WHAT YOU HAVE TO DO: If a line below contains the string "transcript", return that line.

+++ INPUT

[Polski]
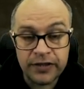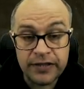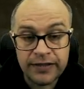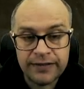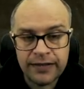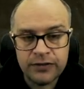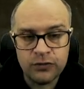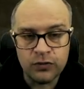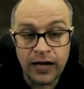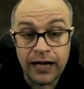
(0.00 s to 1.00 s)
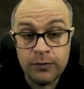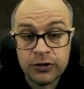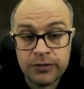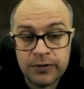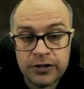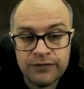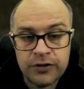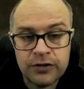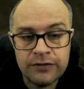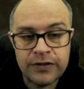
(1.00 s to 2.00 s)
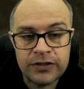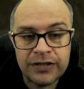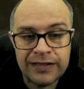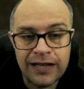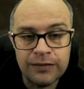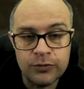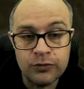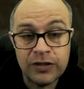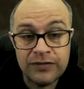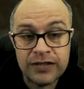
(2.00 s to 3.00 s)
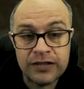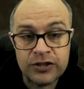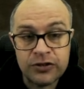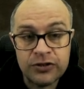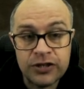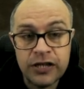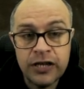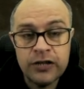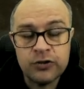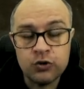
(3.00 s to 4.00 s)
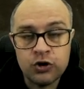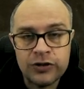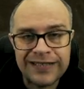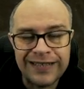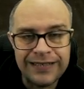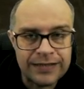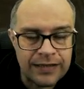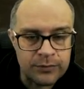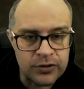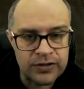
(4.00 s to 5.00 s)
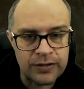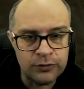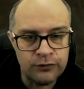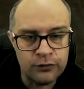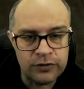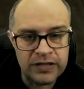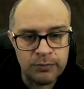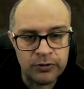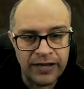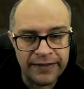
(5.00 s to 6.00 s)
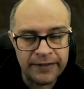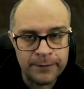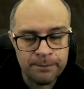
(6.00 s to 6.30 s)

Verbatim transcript: jedna i druga. Albo się będzie wykonywać jedna, albo druga, w zależności cóż to za x tam został do funkcji podany.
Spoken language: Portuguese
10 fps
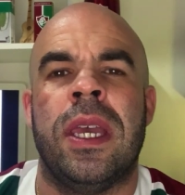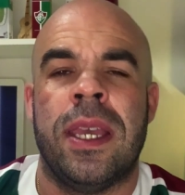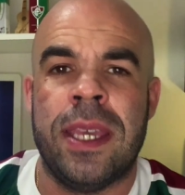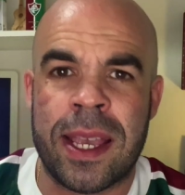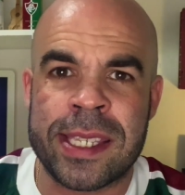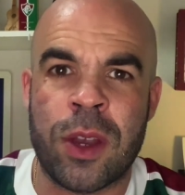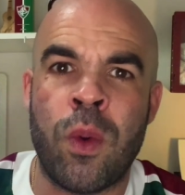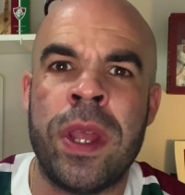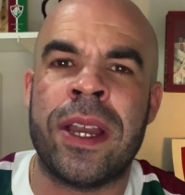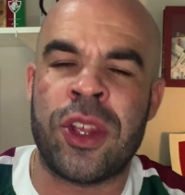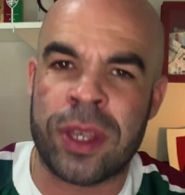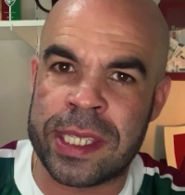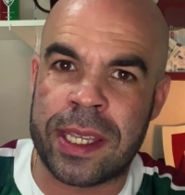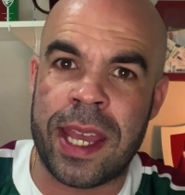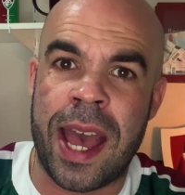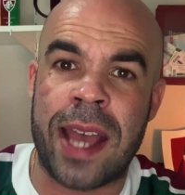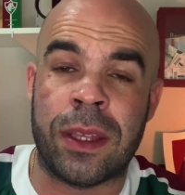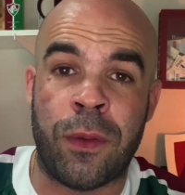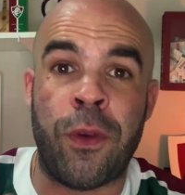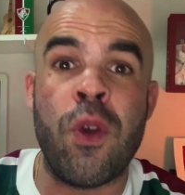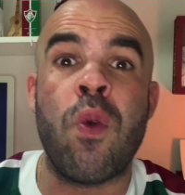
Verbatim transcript: E essa única chance criada foi o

++++++

RESPONSE TO THIS TASK:
Verbatim transcript: jedna i druga. Albo się będzie wykonywać jedna, albo druga, w zależności cóż to za x tam został do funkcji podany.
Verbatim transcript: E essa única chance criada foi o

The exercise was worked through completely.